Nadal esquiva la trampa de Mannarino y ya está en cuartos

Nadal
Nadal celebra el triunfo en Australia
Nacho Atanes
  • Nacho Atanes
  • Redactor de deportes y canterano de OKDIARIO. Desde 2016 cubriendo la información de tenis. También baloncesto, fútbol, ciclismo y otros contenidos.

Rafael Nadal ya está en cuartos de final del Open de Australia después de un encuentro que camina hacia los más extraños de su carrera. El tenista español se midió en una batalla extraordinaria en el primer set a Adrian Mannarino, de la que salió vencedor pese a los mil y un trucos del mago francés, quien acabó lesionado y pagando el esfuerzo (7-6, 6-2, 6-2) exagerado de medirse de tú a tú en esa lucha con Rafa. Dos horas y 42 minutos de partido, más de la mitad en el primer parcial, fueron suficientes para que Nadal se cuele, por decimocuarta vez, entre los ocho mejores tenistas en Melbourne.

El partido se esperaba de gran nivel, sobre todo en términos de diversión, dentro de un elemento entre dos tenistas de lo más opuesto del circuito. La potencia de los golpes de Nadal contrastaban con la picardía y el estilo de Mannarino, ese tenista que aprovecha, precisamente, la fuerza de sus rivales para impactar muy, muy delante y con constantes trucos convertirse en un elemento más que competitivo.

Lo comprobaron Hurkacz y Karatsev, ambos cabezas de serie destacados que acabaron sepultados por Adrian, y también lo iba a hacer Nadal en un primer set de auténtico órdago. Una hora y veinte minutos de tenis irregular del lado del manacorense dejaban a Mannarino como la estrella en la Rod Laver Arena.

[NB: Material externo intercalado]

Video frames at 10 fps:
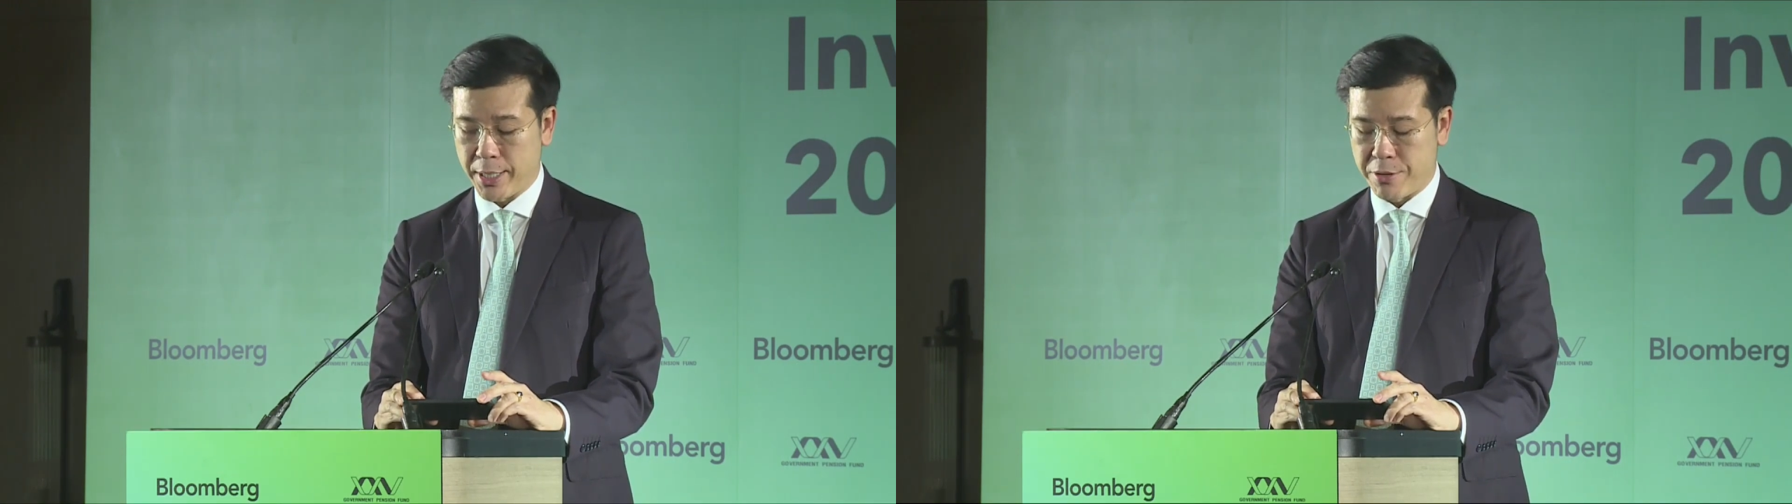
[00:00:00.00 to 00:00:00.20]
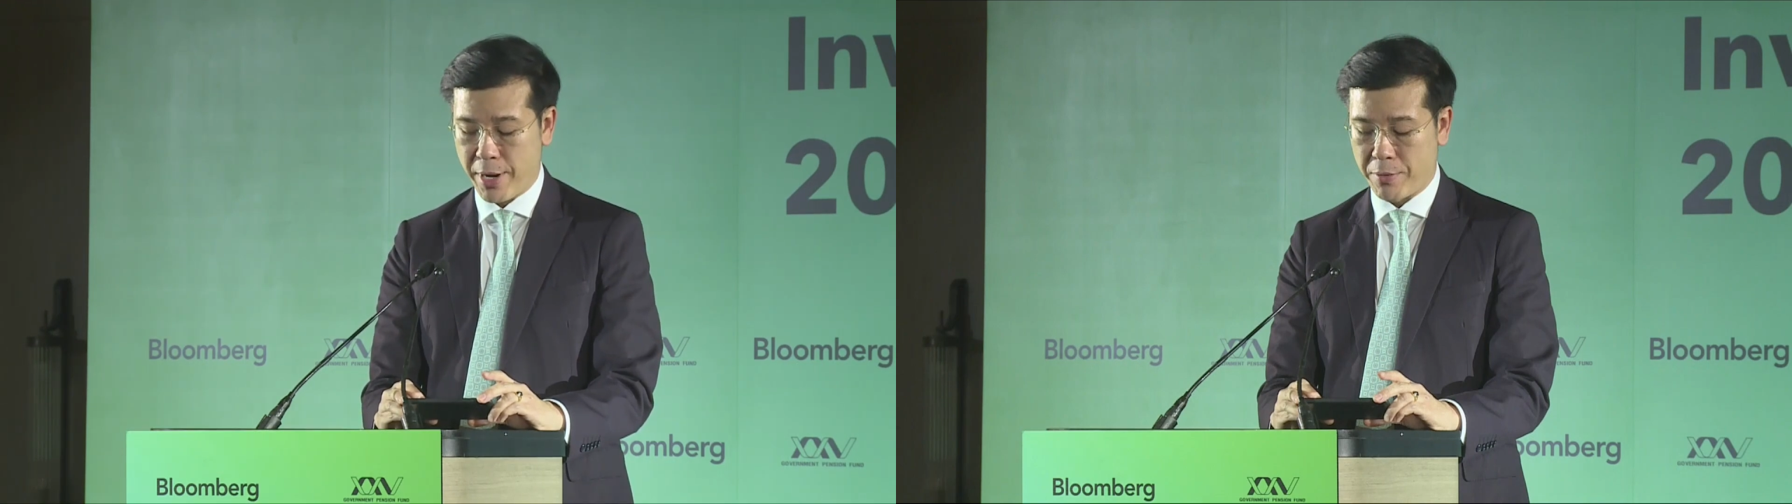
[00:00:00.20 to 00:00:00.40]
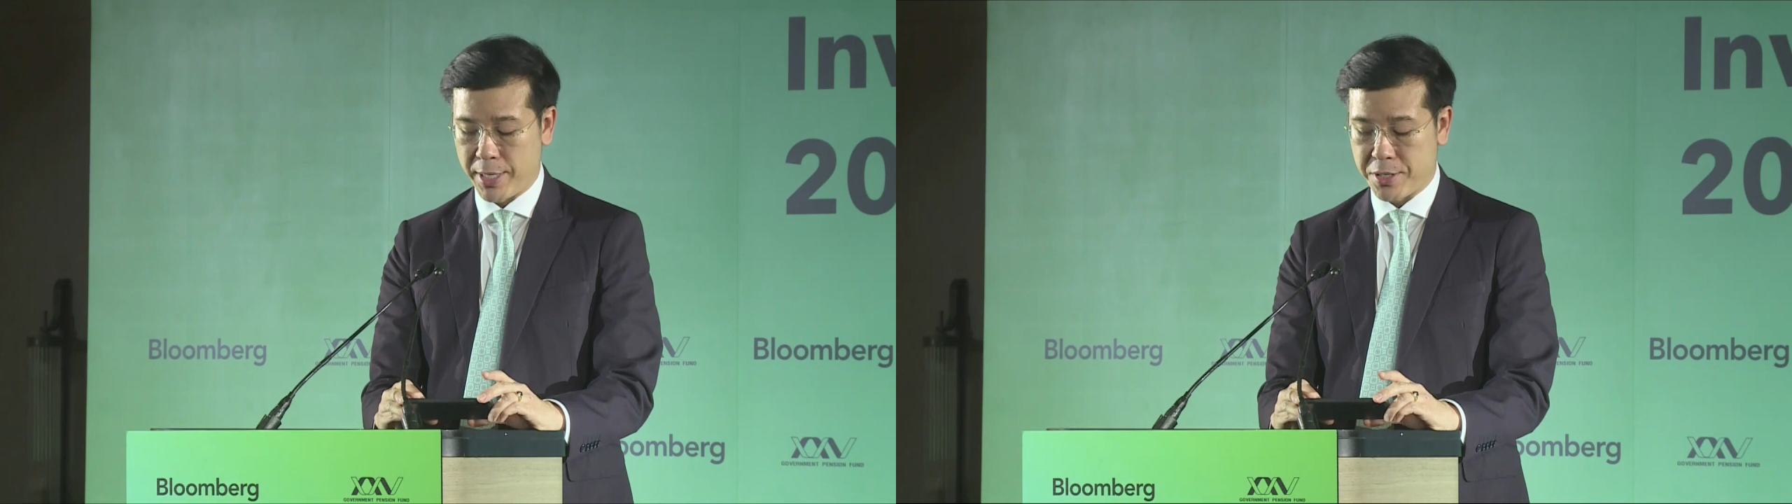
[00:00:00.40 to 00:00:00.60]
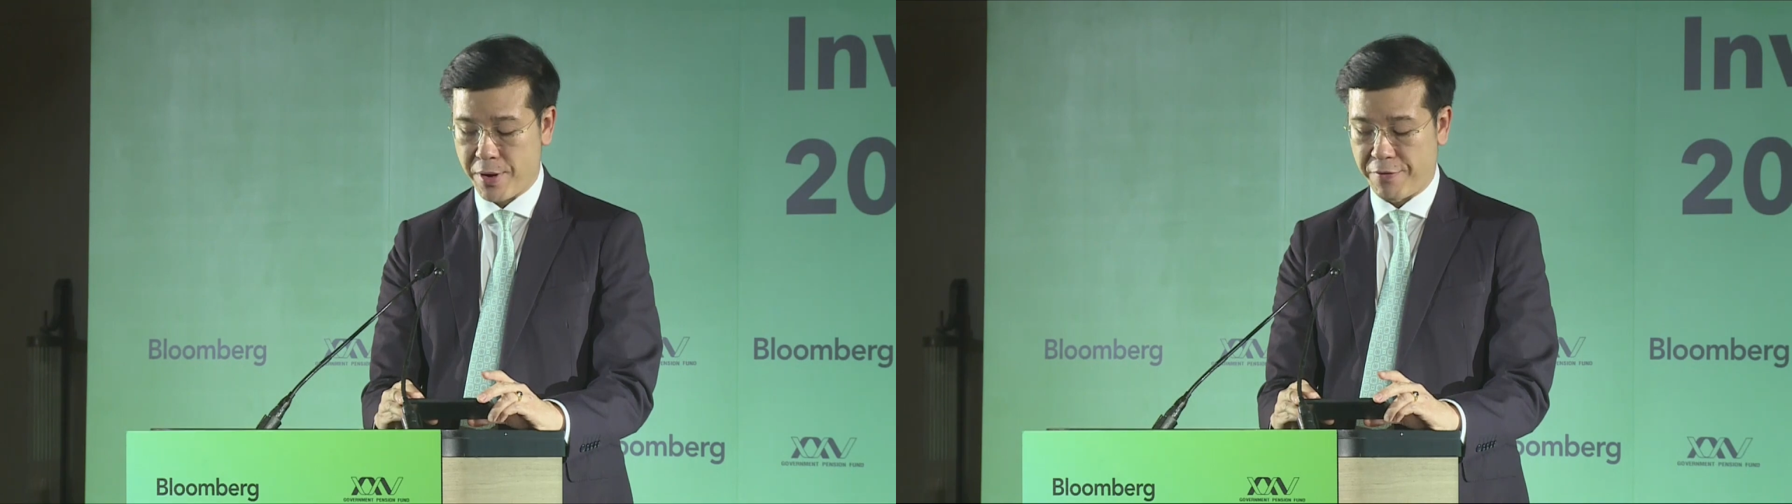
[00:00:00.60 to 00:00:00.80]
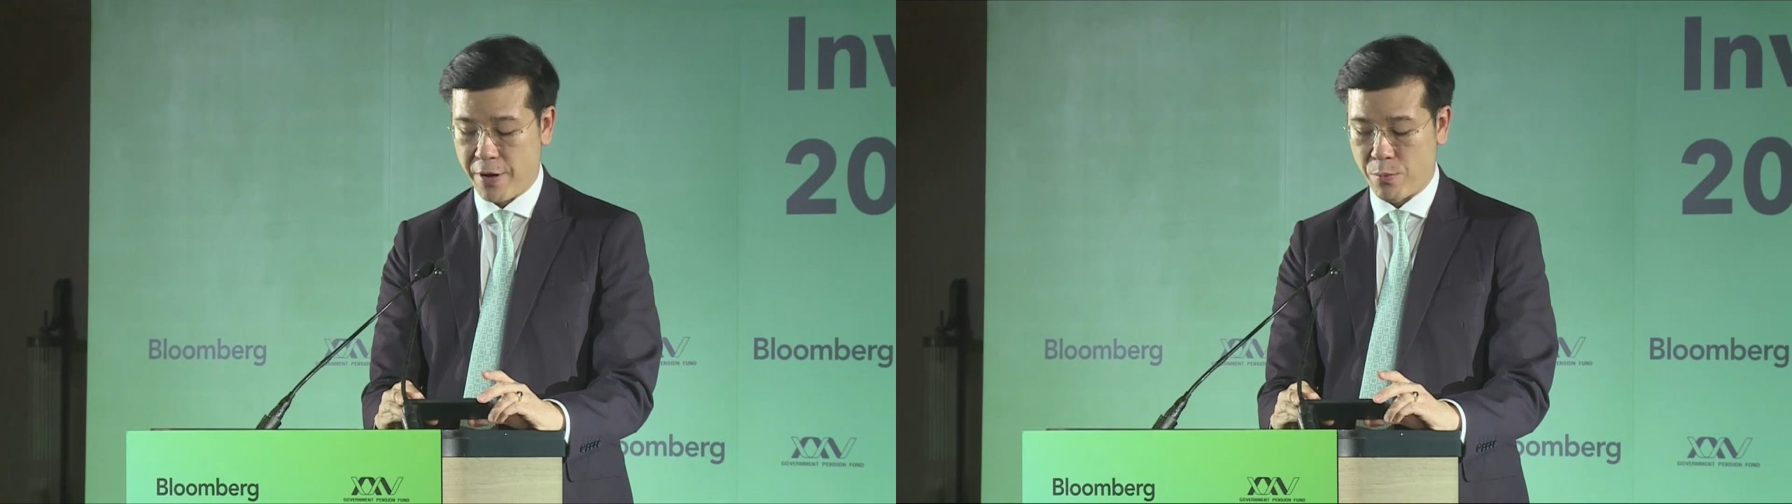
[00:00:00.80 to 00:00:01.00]
a regulatory
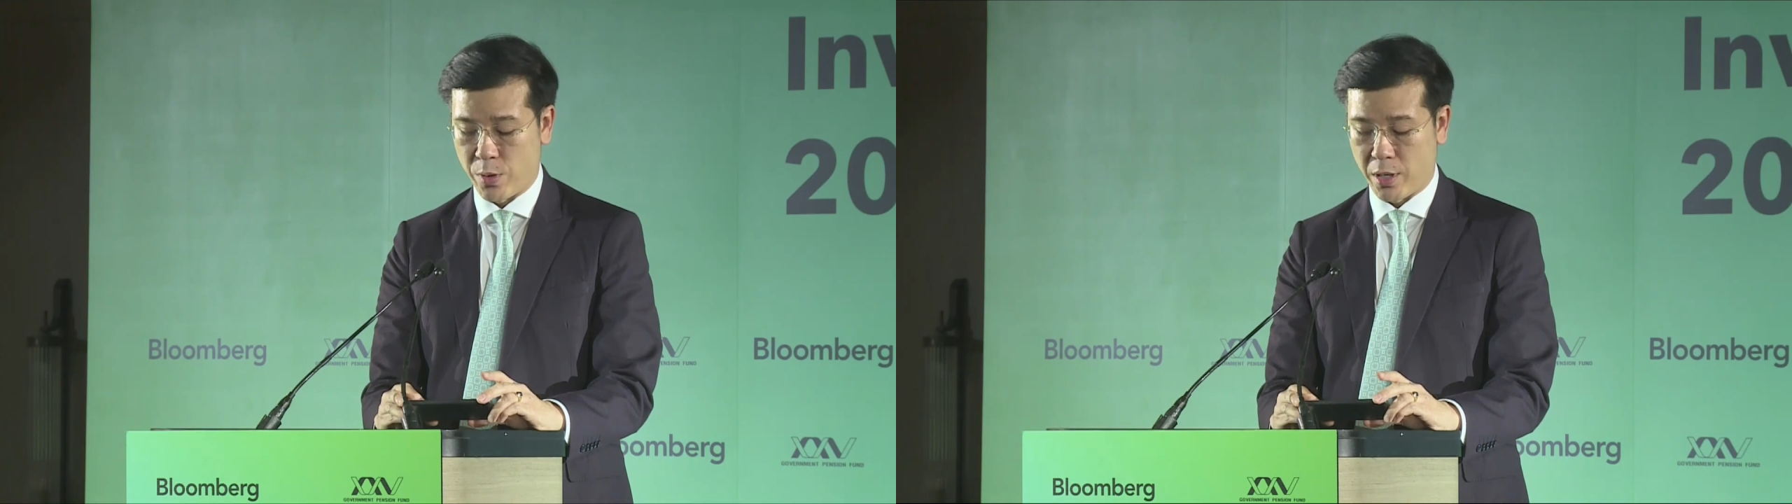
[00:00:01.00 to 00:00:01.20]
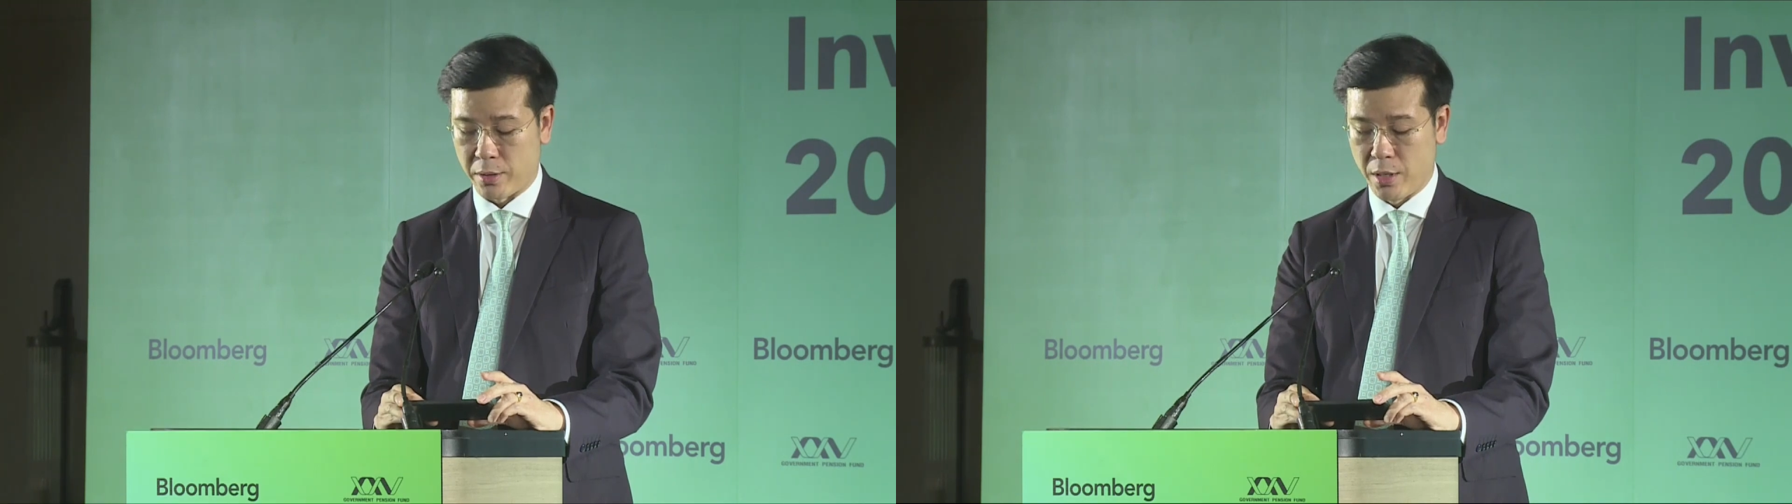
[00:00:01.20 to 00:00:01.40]
framework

Sus golpes, para muchos inéditos hasta el momento, conquistaban a los espectadores, que veían que un tenis distinto es posible en la era de los pegadores.

Sin tapujos y espoleado por su propia inspiración, Mannarino levitaba sobre la pista y cerraba cualquier oportunidad de Nadal de desmarcarse en el luminoso. Juego a juego llegaba la alternancia mientras Rafa tenía problemas con su golpe más preciado, la derecha.

Hasta aquí todo parecía un monólogo de Mannarino, pero la realidad es que Nadal mantenía su servicio y, por consiguiente, la igualdad necesaria para mandar el set a un tie break que durante casi media hora dejaría sin aliento a jugadores y espectadores. Fueron seis pelotas de set desperdiciadas por Rafa y cuatro por Adrian hasta que el español, a la séptima y con un punto pícaro y voraz, se llevaba el gato al agua para salir de la trampa del francés.

Después de tanto truco de Mannarino, Rafa encontró la krtyponita con un golpe inesperado en la ofensiva como el revés cortado, pero que fue más útil que ninguno debido al traspaso de poderes en lo que conlleva a fuerza. Adrian pasó de aprovecharse de Nadal a tener que aportar él la potencia con golpes por debajo de la red y ahí cambió el partido.

Rafa neutraliza la magia de Mannarino

El galo, además, sufrió un problema en la ingle en el tie-break que comenzaría a mermarle para lo restante del partido. Nadal, infranqueable a partir de la consecución del set, logró el break esperado de inicio en un segundo set diametralmente opuesto a lo visto en su predecesor. La derecha de Rafa volvía a responder y se sumaba a un revés de notable alto que mandaba el encuentro, de nuevo, a unos ritmos normales y consecuentes con las predicciones.

Mannarino, cada vez con menor movilidad por el combo cansancio-lesión, pedía a gritos la presencia del fisio para tratar de continuar en el encuentro. Tras su llegada y en una intentona por regresar al 100%, se encontraba con un nuevo servicio al bolsillo de Nadal, que conllevaba el doble premio del segundo set, cerrado en 6-2.

Todo estaba bajo control, por fin, para Nadal, y en el tercer set la competitividad de Mannarino prosiguió por los mismos lares que en el anterior. Sin un nivel top en lo físico era imposible competir con el manacorense y así dejó el partido expuesto a una absoluta inspiración en sus golpes que ya no le acompañaba. Rafa volvió a sumar otro break y aumentó la ventaja con un segundo que, sin llegar a su máximo nivel, le otorgaba el pase a los cuartos de final, los decimocuartos en su carrera, en el Open de Australia.